--- Work required ---
Give exactly the lines from the one that contains "[00:00:01.00]" through the end of the entries below, both included; the pictures stay out.

--- Materials provided ---
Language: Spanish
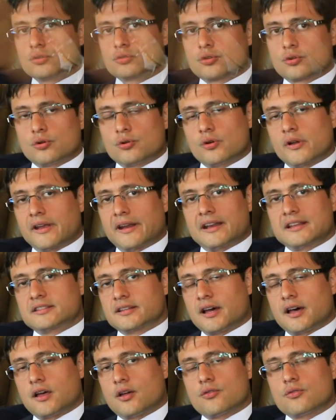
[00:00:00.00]
otro
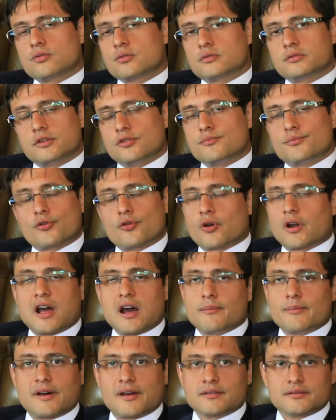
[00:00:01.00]
egresado de un
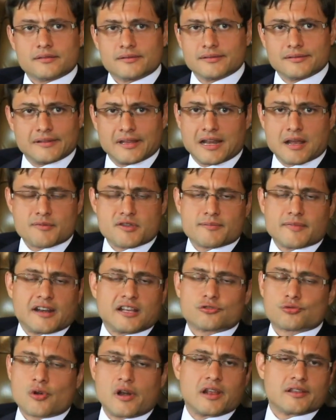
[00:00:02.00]
programa de la
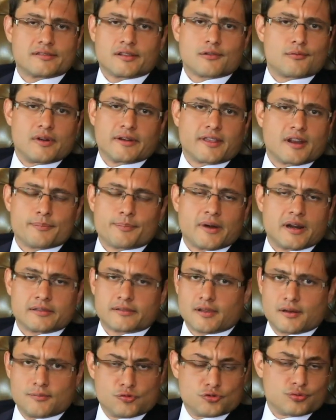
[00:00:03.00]
misma naturaleza en cualquier
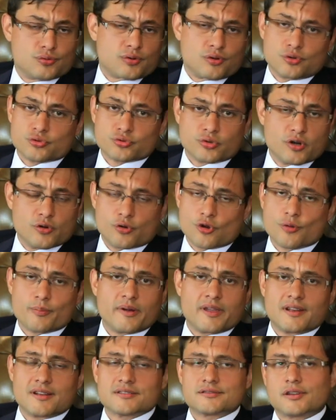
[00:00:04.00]
parte del mundo, incluso en
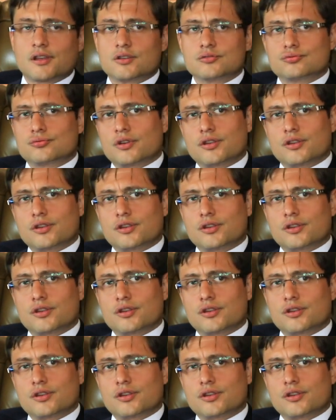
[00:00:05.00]
Europa y en Estados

--- Answer for the task ---
[00:00:01.00]
egresado de un
[00:00:02.00]
programa de la
[00:00:03.00]
misma naturaleza en cualquier
[00:00:04.00]
parte del mundo, incluso en
[00:00:05.00]
Europa y en Estados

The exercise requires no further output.